The description of "hot code push" sounds like something Facebook and Messenger are doing on iOS. They both change the location of buttons (and occasionally some functionality)--like moving the Messages icon in the Facebook app to the top left and replacing it with a useless Marketplace icon--without needing to submit a new app, among other continual and usually annoying changes in Messenger itself. (Or at least the change isn't obviously correlated with a new app version; they don't write real changelogs, instead using a generic "we continually update this app" nonsense, and the app continues to function like it did before...until one day when it doesn't.)
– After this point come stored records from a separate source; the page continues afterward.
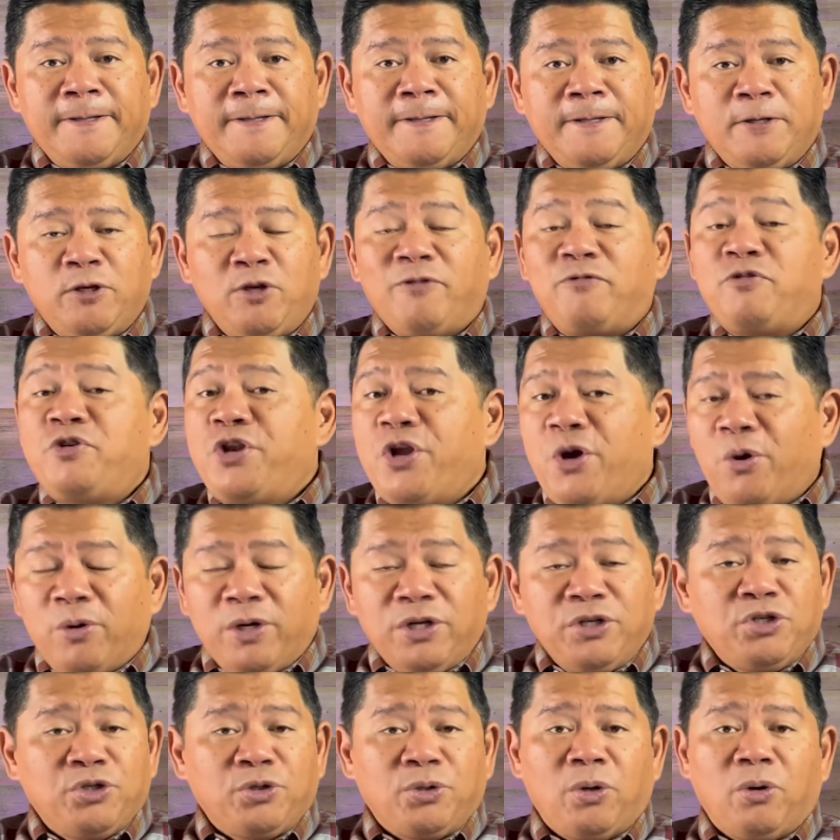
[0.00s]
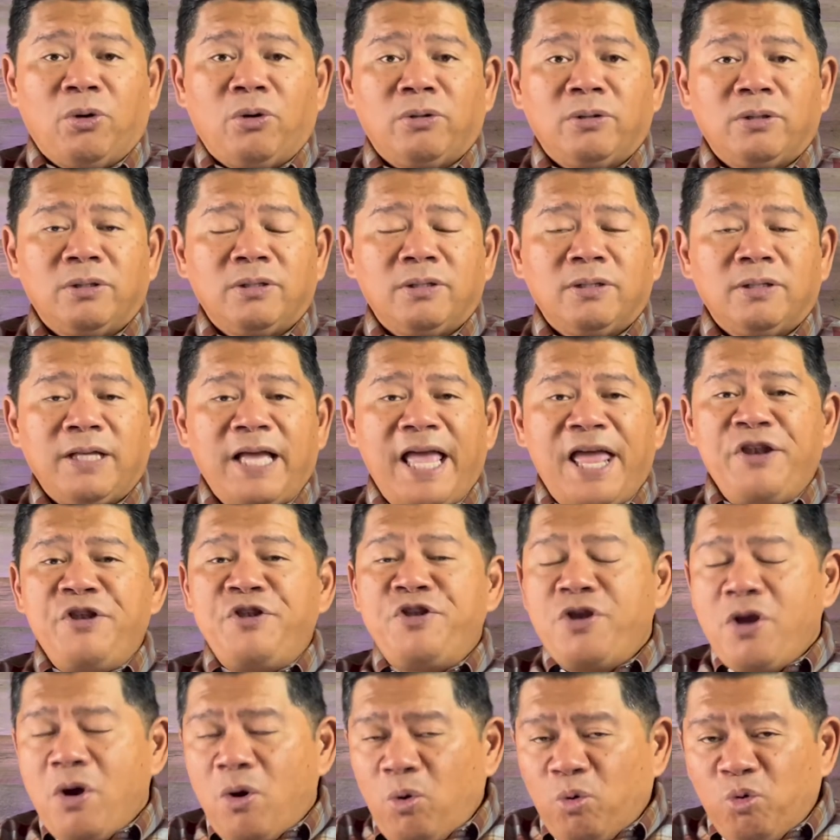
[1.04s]
You have no control
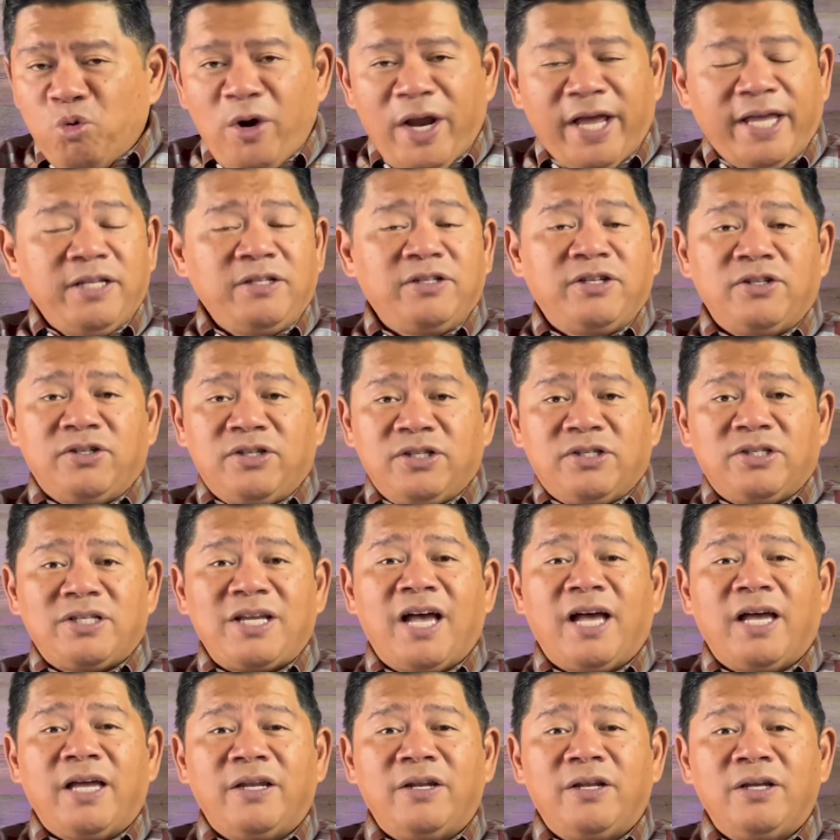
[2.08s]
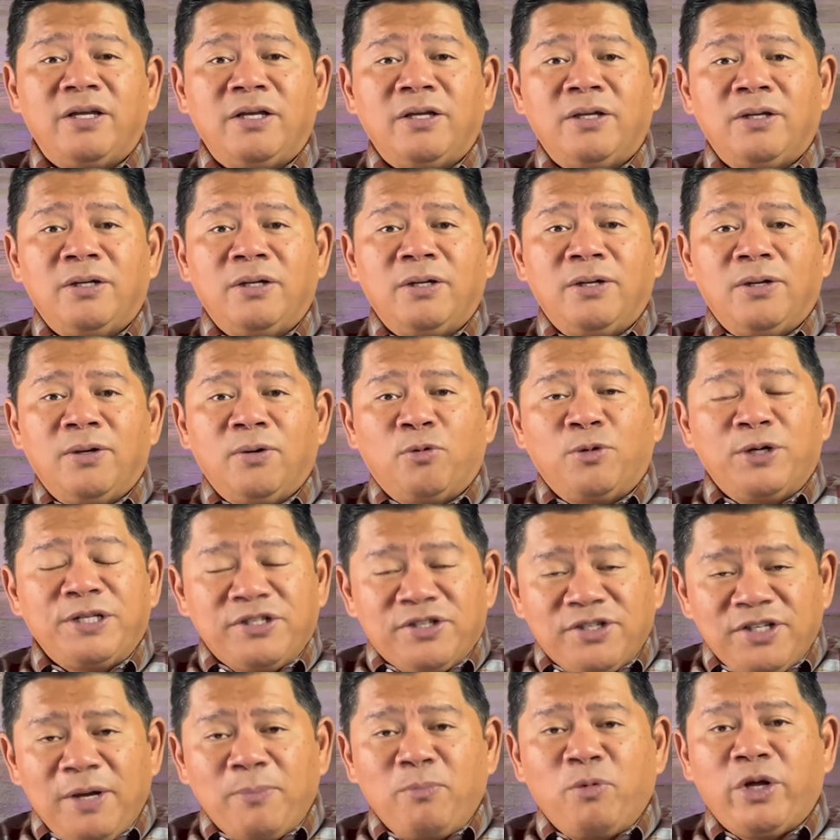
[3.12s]
and no right to decide when
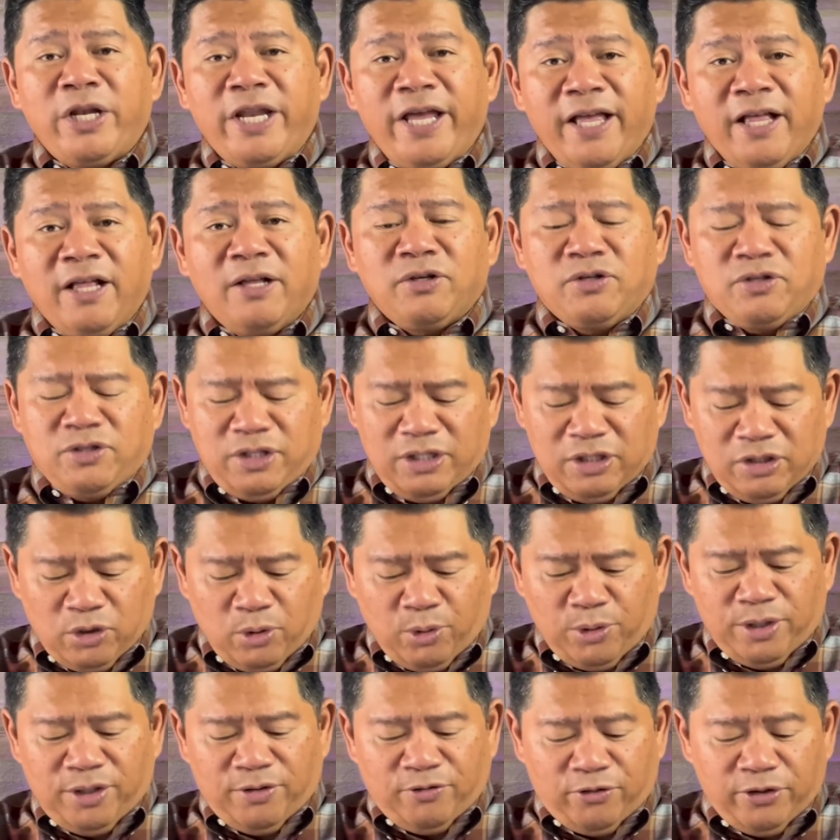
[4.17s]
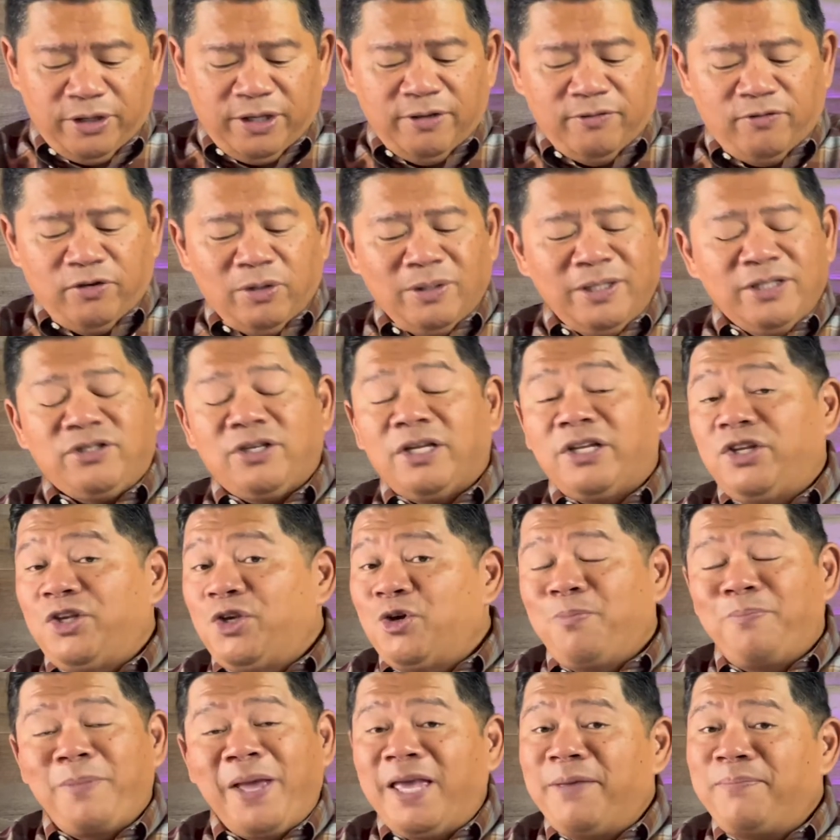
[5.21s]
someone else is going to forgive you. Listen,
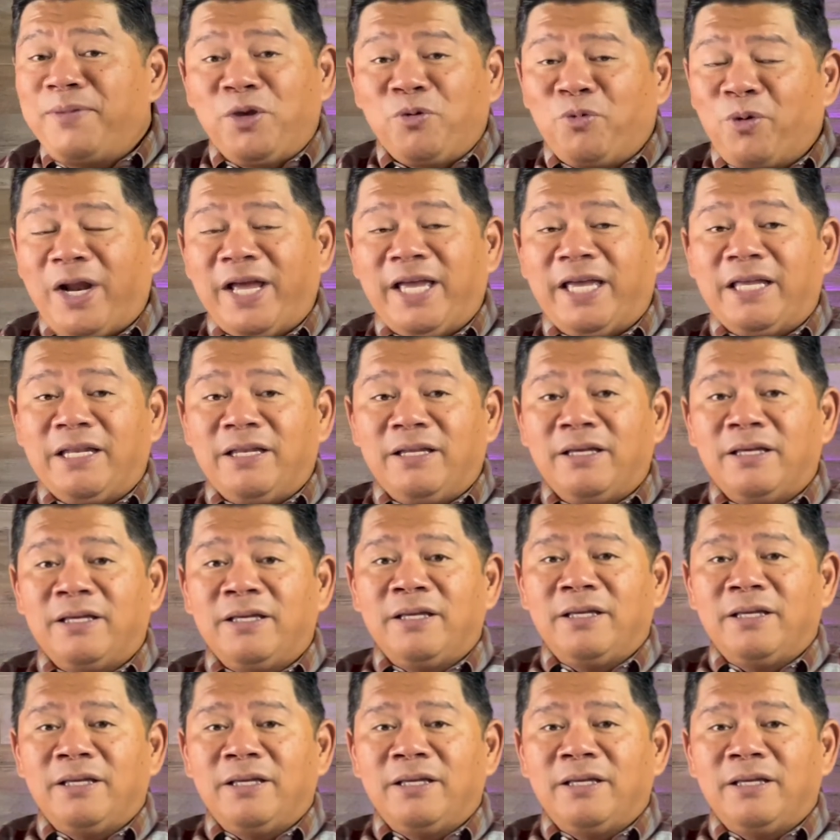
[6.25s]
you may be right.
I'm sure there are potentially malicious uses of hot code push rather than just annoying ones like certain apps seem to be doing, but if it makes them stop doing it too, I'll be happy enough.

Comment macOS browsers (Score 1) 205

In the last 24 months, Mozilla's Firefox -- the other major browser alternative to Chrome for macOS users...

Umm, Safari, anyone? I guess that's probably true if we ignore Safari, but that would be like ignoring IE on Windows. (This makes a bit more sense in the context of TFA, from which the editor and/or submitter carelessly plagiarized this paragraph, as the article as a whole is talking about Safari's recent 13% decline on macOS...but you think someone might have read this before posting.)

Comment Re:not useless, but not revolutionary. (Score 1) 139

it's just a move towards back to windows 2000 gui rules.

you know, like input text boxes looking like input text boxes and buttons being distinctly buttons.

Really? I read the article and looked for additional information elsewhere (because the article is lacking) and it looks like it's taking the "Metro" ideas even farther, with lack of window borders and and no discrete title bars. Some vast spaces of solid color have disappeared, but only because they're apparently encouraging the use of photos (e.g., as the main "background" image in an app) instead. This doesn't look better to me.

Comment Re:Surveillance culture (Score 1) 155

Are you this paranoid about your smartphone, too? You say it's different, but an iPhone has pretty good mics ("Hey, Siri" can also hear me from across the room) and I'm sure there are comparable Androids. Sure, it won't listen unless you meet the conditions and enable the feature, but neither will Alexa--as far as we know about both if we trust the manufacturer as yo do for the phone. You can always unplug (or turn off with a "smart plug" so you don't have to physically do it, assuming you trust those) the Alexa device when you're not using it, but 99% of what I say when I'm at home is "turn off the lights" or to play Pandora, so it doesn't really bother me.